- Premanand S

# Understanding Polynomial Regression Model

Hello there, guys! Good day, everyone! Today, we’ll look at Polynomial Regression, a fascinating approach in Machine Learning. For understanding Polynomial Regression Model, we’ll go over several fundamental terms including Machine Learning, Supervised Learning, and the distinction between regression and classification. The topics covered in this comprehensive article are given below.

**Table of Contents**

What is Machine Learning?

Types – Machine Learning

Supervised Machine Learning

Classification Vs Regression

Why do we need Regression?

Polynomial Regression – Introduction

Types of Polynomial Regression

Assumption – Polynomial Regression

Simple math understanding – Polynomial Regression

Linear Regression Vs Polynomial Regression

Non-linear data – Polynomial Regression

Overfitting Vs Under-fitting

Bias Vs Variance Tradeoff

Degree – how to find the right one?

Cost function – Polynomial Regression

Gradient Descent – Polynomial Regression

Practical application of Polynomial Regression

Application – Polynomial Regression

Advantage – Polynomial Regression

Disadvantage – Polynomial Regression

**What is Machine Learning?**

Machine Learning algorithms may access data (categorical, numerical, image, video, or anything else) and use it to learn for themselves without any explicit programming. But how does Machine Learning function exactly? simply by inspecting the data or facts (through instructions to observe the pattern and making decisions or predictions)

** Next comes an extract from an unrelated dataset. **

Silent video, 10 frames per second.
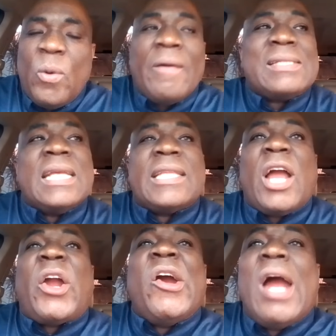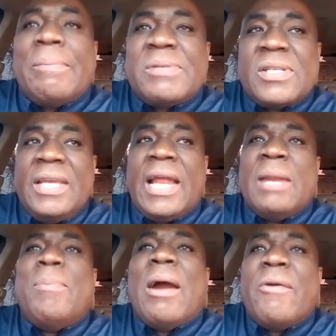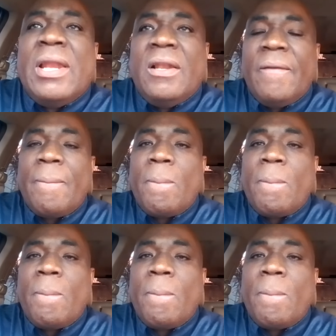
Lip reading: We are a set of crabs in the barrel.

**Types of Machine Learning**

Algorithmic approaches for machine learning may be divided into three categories.

1. Supervised Machine Learning – Task-Oriented (Classification – Regression)

2. Unsupervised Machine Learning – Fact or Data-Oriented (Cluster – Anomaly detection)

3. Reinforcement Machine Learning – Either learning from mistakes or learning from them correctly

**Supervised Machine Learning**

In supervised learning, algorithms are trained using labeled datasets, and the algorithm learns about each category of input. The approach is evaluated using test data (a subset of the training set) and predicts the outcome when the training phase is over. Supervised machine learning is classified into two types:

1. Classification

2. Regression

**Classification Vs Regression**

When there is a link between the input and output variables, regression methods are applied. It is used to forecast continuous variables such as weather and market movements, among others.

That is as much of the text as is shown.